DALLAS MORNING NEWS
January 7, 2001
Cook’s first novel rips through the state’s seamy underbelly
like a twister through a slush pit
By Bryan Woolley / The Dallas Morning News
ROBBERS
By Christopher Cook
(Carroll & Graf, $24.95)
Christopher Cook’s first novel, Robbers, is a full-tilt boogie of a tale that wraps nearly every genre of Texas fiction into one tightly wound bundle. It’s a buddy story, a road story, a murder story, a manhunt story, a travelogue, a love story and one of best novels of contemporary Texas yet written.
The buddies are Ray Bob and Eddie, two ex-cons. Ray Bob is every decent person’s nightmare, a sociopath who robs, rapes and murders without a whiff of conscience touching his brutish brain. Eddie is Ray Bob’s pliable sidekick. He dreams of becoming a blues guitarist. Unnecessary murder bothers him a little, but not enough to free him from Ray Bob’s thrall.
Their crime spree begins on a hot afternoon in Austin, where the footloose pals murder a 7-Eleven clerk over a penny, sexually assault a couple of UT-Austin coeds, kill a cop, then hit the road in their classic Caddy convertible, heading toward Galveston, leaving a trail of dead convenience-store and gas-station clerks in their wake.
On a roadside, they pick up Della, a sort-of-pretty blond single-mom beautician who likes to pretend she’s a model. She’s on the lam, too. She hates and fears Ray Bob but falls in love with Eddie and becomes a canker on the bond between the buddies.
Pursuing this trio of losers in his red Dodge pickup is Rule Hooks, a Texas Ranger who resembles Porter Wagoner and is dealing with troubles of his own. He’s involved in an unsatisfying affair with the wife of a colleague, and he’s trying to re-establish a fatherly relationship with a grown daughter who wants nothing to do with him.
Hooks is being trailed, too, by Harvey Lomax, a small-town reserve deputy whose wife was one of Ray Bob and Eddie’s gas-station victims. Lomax, a religious fanatic with vengeance on his mind, follows Hooks in his wrecker, hoping the Ranger will lead him to the killers. Mr. Cook’s gritty descriptions of the sun-blasted, fast-food-blighted, trailer-park landscape through which the Caddy and the pickup and the wrecker travel become an oil-and-rubber scented documentary of the seedy, soul-crushing Texas we’ve all seen flash by our car windows along the interstates.
Mr. Cook weaves in and out of the minds of his five characters, shifting points of view, guiding the reader into mental places that are terrifying in their banality and evil. And his narrative moves at such a breathless pace that for page after page he has no time for sentences, as in this description of present-day Austin on the opening page:
“Austin, state capital, university town. Former counterculture magnet and slacker haven now balling the jack on a fulltilt bender. Sucking wind under the onslaught of money, a stripmall gangbang straddling the Balcones Fault. The mellow chilled-out days mere mythic history. Silicon Gulch now, hightech hysteria and the California influx, a city overrun by cyberokies on the rebound two generations after the dustbowled western plunge, returning flush, pockets stuffed with plundered gelt.”

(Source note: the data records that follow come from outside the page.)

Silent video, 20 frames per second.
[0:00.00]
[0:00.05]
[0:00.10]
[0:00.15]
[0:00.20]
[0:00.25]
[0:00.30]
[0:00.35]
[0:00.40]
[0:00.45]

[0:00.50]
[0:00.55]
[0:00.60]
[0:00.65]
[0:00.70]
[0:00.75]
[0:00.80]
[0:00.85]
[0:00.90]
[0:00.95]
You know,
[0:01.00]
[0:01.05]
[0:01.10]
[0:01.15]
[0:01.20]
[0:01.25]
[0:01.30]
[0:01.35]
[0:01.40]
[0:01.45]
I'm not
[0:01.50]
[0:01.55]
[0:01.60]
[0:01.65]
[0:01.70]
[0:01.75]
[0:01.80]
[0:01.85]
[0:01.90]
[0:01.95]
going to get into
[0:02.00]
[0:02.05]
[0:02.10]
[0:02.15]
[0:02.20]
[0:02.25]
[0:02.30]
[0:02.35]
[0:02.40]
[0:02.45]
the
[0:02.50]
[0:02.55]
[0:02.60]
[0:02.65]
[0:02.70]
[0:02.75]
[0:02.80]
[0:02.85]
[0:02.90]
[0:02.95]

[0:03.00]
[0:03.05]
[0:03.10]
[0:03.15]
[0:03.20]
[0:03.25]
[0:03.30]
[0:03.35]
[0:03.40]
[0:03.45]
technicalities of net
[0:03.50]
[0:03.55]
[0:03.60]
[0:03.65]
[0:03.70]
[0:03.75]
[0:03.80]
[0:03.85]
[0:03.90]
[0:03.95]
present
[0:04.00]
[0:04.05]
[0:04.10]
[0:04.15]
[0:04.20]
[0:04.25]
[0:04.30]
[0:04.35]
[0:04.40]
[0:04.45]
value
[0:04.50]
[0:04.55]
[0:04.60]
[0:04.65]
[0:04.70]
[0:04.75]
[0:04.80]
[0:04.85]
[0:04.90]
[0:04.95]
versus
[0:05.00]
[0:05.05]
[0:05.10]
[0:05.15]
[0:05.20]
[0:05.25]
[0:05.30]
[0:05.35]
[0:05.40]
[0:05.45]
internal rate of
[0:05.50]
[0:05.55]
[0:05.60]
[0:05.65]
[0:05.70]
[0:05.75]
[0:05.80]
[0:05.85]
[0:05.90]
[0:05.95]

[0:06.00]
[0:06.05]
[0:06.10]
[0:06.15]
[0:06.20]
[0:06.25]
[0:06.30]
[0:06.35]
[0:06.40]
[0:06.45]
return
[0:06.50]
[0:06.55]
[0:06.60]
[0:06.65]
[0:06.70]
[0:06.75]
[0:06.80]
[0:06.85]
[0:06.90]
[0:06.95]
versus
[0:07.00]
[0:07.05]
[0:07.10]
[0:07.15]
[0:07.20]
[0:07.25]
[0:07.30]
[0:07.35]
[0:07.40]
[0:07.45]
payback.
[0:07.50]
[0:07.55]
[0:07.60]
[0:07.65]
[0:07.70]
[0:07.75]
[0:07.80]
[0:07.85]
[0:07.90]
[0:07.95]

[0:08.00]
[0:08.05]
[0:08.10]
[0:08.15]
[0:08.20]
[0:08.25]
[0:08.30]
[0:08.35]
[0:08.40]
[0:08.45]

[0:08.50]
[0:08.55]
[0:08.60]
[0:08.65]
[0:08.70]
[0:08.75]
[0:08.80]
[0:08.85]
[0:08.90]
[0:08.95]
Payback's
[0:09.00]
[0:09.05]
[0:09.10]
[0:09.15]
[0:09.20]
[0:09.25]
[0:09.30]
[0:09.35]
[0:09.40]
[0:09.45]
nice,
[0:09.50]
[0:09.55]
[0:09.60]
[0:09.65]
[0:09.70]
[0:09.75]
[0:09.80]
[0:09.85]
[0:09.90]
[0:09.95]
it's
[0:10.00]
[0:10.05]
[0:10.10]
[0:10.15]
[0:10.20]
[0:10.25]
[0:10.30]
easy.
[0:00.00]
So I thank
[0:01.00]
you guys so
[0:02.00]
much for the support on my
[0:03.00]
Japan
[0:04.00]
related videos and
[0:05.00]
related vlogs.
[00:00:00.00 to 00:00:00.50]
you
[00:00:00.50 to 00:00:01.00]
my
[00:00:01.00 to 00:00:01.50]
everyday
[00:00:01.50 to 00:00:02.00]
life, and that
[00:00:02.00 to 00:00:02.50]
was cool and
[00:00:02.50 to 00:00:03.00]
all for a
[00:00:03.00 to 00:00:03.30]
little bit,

In the second half of the story, however, Mr. Cook switches to a more traditional literary style, which slows the pace of the narrative until the two showdown scenes – in a Big Thicket swamp and a tacky Gulf Coast beach house – come across in the slow-motion style of a Sam Peckinpah bloodletting.
Blurbs on the jacket compare Robbers with the works of Elmore Leonard and James Lee Burke. It’s as good as anything either of those masters has written. It’s a book to stay up all night with.
Bryan Woolley is a staff writer of The Dallas Morning News. His latest book is Mythic Texas.